Turns out an old enemy of the MI6, ex-KGB Agent Renard that got a bullet in his brain from agent 009, is back to exact revenge. Bond goes to Azerbaijan to protect Elektra King, Robert Kings daughter and former kidnapped victim to Renard. King is an oil company that builds a pipeline on the north of the Black Sea (even more north you have Russian pipelines and on the south of the Black Sea you have the oil from the Middle East). 007 follows a lead that takes him to a Soviet former nuclear base where Renard steals the plutonium from a bomb. It looks like the bomb is used to blow up a King plant via a pipeline but when Bond is there he finds that only half the plutonium is there and the rest is missing so he lets the bomb explode before reaching its target. Meanwhile Elektra has lured M to Azerbaijan and kidnaps her and moves her to Istanbul.
There Renard takes over a nuclear submarine on the pretense on getting equipment via deal with the ex-KGB agent from GoldenEye. The plan is to use the last of the Plutonium and get the submarine to meltdown and destroy the competition for the King company. Bonds stop it and blows it up.

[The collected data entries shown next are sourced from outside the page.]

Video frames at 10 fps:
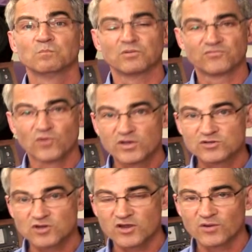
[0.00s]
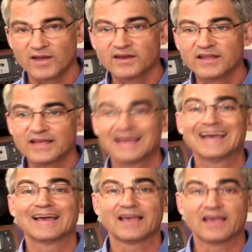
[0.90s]
Before you start your editing,
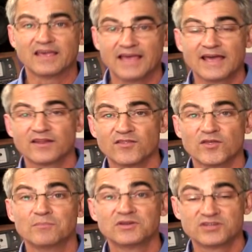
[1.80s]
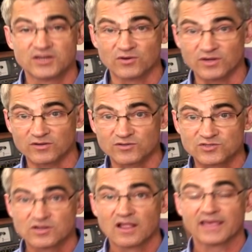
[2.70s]
get the
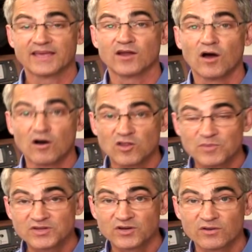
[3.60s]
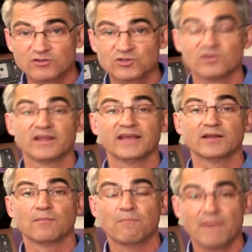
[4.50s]
materials. Get all the materials you
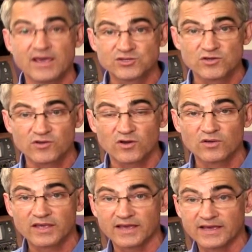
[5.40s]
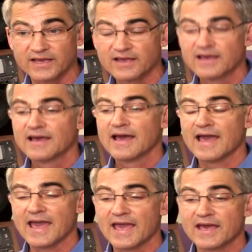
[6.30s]
need, make sure they're okay,
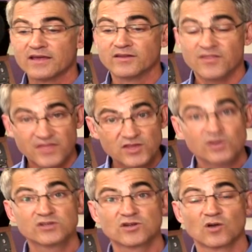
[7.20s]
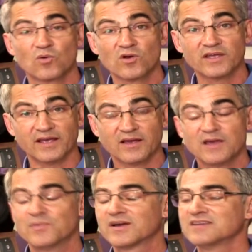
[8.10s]
and then you can start working.
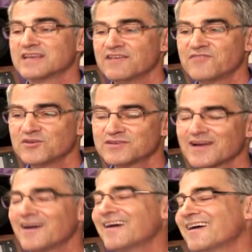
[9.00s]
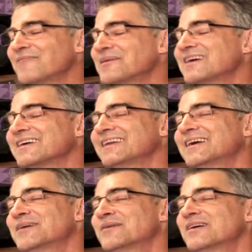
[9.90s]
Because if you say, oh,
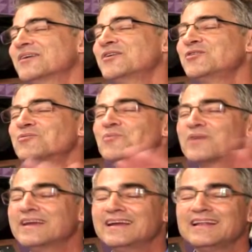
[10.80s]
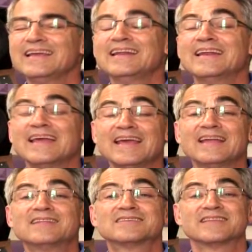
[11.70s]
well, who really
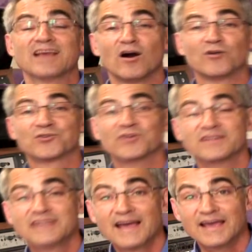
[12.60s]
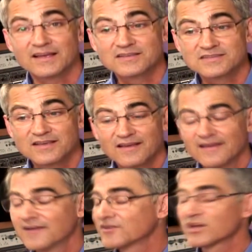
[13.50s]
needs the alternate takes?
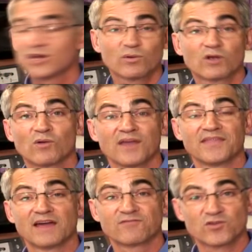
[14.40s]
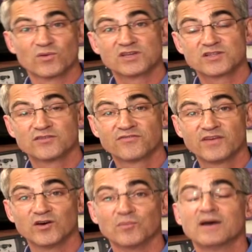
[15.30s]
You're going to regret that for the rest of the
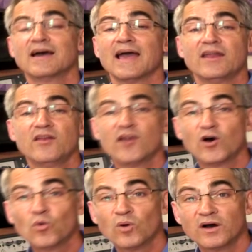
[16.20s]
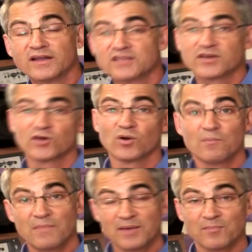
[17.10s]
film. And no one is going to
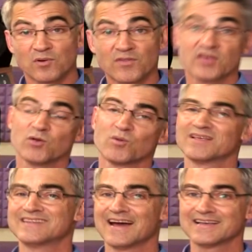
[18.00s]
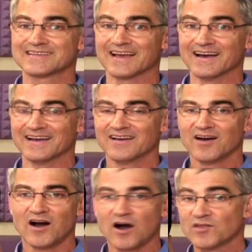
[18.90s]
remember that you were this nice guy.
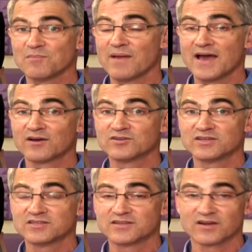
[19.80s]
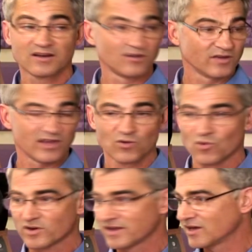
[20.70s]
All that matters is they're going to look at your
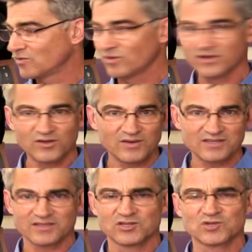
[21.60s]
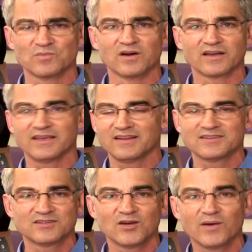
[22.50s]
work and go, well, who is this schmuck? He
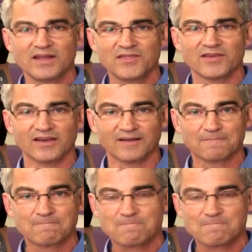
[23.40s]
doesn't know anything.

I assume its the first time we have a female bad guy as the main antagonist, but they really muddle it with Renard so it looks like they try to have it's cake and eat it as well, since Elektra doesn't do as much sadistic things like the old main antagonist. Renard does it all and it's only in the end it's revealed Elektra is behind it all. Also, I get its ripped from the headlines with the oil pipes and such, but it feels like the plan falls short in 10 years when the oil price collapses and still haven't recovered some 10 years after that. Compare to Man With The Golden Guns focus on solar energy or A View To A Kill and the believes that microchips will be of importance. Maybe they thought oil would still be important even after like what happened with gold even though the gold standard fell 7 years after Goldfinger was released.
Another things that bothers me is M. In GoldenEye she is described as all numbers and no gut reactions, following all the rules and all that and here... she seems to be to personally involved in the case just because she knew Sir Robert from school and putting her self in danger by bypassing security protocols. Feels a bit inconsistent with her earlier portrayal, might be a problem related to that they try to give the supporting cast more depth and a calculating person is rather one-dimensional.